ANA — Tenho escolhido os meus candidatos pensando em representatividade trans, em mais mulheres na política, em pessoas negras na política. Penso em todos esses grupos que foram oprimidos por tanto tempo e que nunca tiveram espaço na política. Por exemplo, a maior parte dos eleitores são mulheres e a gente não tem nem 20% de representação feminina na Câmara dos Deputados. Isso é um absurdo.
DIADORIM — Vivemos um cenário de profunda polarização, em que os dois candidatos líderes nas pesquisas representam projetos de país bastante diferentes. Para você, o que está em jogo nas eleições deste ano?
ANA — Tem muita coisa em jogo nas eleições desse ano. Acho que, primeiro de tudo, é a educação, que está completamente abandonada. A saúde também, porque ter vivido os últimos quatro anos de um governo completamente negacionista e contra a ciência foi tenebroso.

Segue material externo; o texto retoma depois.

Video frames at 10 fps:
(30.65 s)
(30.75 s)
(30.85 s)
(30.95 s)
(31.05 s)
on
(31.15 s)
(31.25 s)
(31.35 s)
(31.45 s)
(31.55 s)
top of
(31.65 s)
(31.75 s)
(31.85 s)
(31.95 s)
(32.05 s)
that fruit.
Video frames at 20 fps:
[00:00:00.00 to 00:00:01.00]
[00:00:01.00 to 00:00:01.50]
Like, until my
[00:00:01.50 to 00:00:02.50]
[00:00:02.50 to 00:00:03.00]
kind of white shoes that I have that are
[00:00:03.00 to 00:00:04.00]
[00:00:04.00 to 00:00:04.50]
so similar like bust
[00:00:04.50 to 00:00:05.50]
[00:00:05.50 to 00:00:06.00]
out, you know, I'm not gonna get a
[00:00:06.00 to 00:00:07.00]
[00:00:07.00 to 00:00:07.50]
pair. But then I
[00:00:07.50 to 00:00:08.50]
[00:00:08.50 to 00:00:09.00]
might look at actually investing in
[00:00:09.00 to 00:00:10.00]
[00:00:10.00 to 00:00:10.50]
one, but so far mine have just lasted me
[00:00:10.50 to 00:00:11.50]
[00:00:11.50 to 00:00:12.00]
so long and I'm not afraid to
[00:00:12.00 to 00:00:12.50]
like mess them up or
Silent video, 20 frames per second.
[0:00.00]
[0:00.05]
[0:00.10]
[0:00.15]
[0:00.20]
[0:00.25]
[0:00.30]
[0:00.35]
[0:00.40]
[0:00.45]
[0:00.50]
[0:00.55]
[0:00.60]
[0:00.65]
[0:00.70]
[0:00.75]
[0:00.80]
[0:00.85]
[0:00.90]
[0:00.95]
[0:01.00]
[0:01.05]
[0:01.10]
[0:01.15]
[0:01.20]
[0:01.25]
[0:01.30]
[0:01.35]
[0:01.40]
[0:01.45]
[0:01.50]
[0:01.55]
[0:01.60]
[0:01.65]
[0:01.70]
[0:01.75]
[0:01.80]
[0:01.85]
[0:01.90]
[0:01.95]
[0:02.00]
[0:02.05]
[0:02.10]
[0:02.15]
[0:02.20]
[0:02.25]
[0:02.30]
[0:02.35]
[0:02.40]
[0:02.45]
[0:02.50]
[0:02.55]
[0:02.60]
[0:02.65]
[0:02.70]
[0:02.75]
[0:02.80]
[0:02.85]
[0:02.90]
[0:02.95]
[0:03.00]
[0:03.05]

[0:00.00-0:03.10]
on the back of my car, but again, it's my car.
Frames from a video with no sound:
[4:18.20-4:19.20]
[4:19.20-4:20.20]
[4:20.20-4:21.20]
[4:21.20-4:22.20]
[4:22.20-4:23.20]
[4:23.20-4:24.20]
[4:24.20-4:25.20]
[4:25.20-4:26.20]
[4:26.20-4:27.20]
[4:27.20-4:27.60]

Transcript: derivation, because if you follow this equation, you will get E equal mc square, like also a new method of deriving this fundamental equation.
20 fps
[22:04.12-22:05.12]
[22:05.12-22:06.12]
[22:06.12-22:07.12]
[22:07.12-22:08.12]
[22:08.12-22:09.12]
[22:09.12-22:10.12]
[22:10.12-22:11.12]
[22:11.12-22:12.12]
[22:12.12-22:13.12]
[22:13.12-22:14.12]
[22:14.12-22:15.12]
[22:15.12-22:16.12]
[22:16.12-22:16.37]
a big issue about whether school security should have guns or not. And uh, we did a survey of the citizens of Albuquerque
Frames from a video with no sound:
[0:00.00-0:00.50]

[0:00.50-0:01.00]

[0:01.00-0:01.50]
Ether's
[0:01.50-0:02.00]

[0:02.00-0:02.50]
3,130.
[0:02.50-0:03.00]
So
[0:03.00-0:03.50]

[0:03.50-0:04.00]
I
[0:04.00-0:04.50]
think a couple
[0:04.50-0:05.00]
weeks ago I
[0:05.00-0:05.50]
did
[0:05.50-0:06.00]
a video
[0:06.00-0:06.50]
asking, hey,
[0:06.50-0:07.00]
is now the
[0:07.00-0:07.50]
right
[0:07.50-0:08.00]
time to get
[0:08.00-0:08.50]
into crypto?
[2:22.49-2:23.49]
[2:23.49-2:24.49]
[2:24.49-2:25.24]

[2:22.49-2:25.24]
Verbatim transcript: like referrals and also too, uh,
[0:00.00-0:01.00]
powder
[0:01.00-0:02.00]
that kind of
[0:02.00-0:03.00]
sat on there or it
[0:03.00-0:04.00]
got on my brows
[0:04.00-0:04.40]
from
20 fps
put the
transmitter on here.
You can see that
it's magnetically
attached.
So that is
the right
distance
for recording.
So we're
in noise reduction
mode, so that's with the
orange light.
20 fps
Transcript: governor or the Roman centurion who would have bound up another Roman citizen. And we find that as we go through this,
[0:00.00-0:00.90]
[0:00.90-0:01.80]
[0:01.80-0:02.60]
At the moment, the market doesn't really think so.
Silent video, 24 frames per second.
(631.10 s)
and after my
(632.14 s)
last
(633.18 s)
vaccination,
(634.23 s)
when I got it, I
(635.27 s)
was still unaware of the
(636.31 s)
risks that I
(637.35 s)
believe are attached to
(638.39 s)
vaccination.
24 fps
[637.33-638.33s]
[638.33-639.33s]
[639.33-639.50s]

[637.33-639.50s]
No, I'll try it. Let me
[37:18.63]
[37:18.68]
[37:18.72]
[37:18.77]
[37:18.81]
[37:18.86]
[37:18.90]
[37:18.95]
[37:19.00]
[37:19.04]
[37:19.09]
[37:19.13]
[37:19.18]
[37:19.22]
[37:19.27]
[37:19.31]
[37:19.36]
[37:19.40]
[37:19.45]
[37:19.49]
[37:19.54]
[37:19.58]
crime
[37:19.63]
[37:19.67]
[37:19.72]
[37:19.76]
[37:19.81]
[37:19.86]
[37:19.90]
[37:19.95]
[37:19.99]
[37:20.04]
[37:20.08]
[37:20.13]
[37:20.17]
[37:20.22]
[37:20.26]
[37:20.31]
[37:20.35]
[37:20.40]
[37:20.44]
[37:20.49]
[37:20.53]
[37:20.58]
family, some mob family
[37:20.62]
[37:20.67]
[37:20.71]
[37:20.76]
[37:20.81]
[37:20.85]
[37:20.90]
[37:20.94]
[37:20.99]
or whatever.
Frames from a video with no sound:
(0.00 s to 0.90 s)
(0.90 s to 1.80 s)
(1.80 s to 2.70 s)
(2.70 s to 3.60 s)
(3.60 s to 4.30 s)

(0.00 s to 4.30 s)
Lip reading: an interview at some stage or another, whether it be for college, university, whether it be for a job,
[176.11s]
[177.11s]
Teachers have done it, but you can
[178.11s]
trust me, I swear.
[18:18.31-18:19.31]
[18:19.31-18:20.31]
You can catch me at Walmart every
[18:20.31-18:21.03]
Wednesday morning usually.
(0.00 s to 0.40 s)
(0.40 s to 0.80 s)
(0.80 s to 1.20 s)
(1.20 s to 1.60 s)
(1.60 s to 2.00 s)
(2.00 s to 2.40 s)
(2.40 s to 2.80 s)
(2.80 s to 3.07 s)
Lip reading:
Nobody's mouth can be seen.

A gente viveu um governo que recusou a educação, que recusou a ciência e, principalmente, recusou a arte em todos os sentidos. Sucateou a arte de todas as maneiras possíveis e impossíveis a ponto termos a Cinemateca [Brasileira], que guarda tesouros do cinema nacional, pegando fogo. E não foi por falta de aviso, foi por negligência do governo.
A gente está vendo aí uma escolha muito óbvia, entre um governo que abandonou completamente coisas primordiais para nossa população e um governo que pode dar a possibilidade de reconstruir o país. É uma escolha muito óbvia para mim.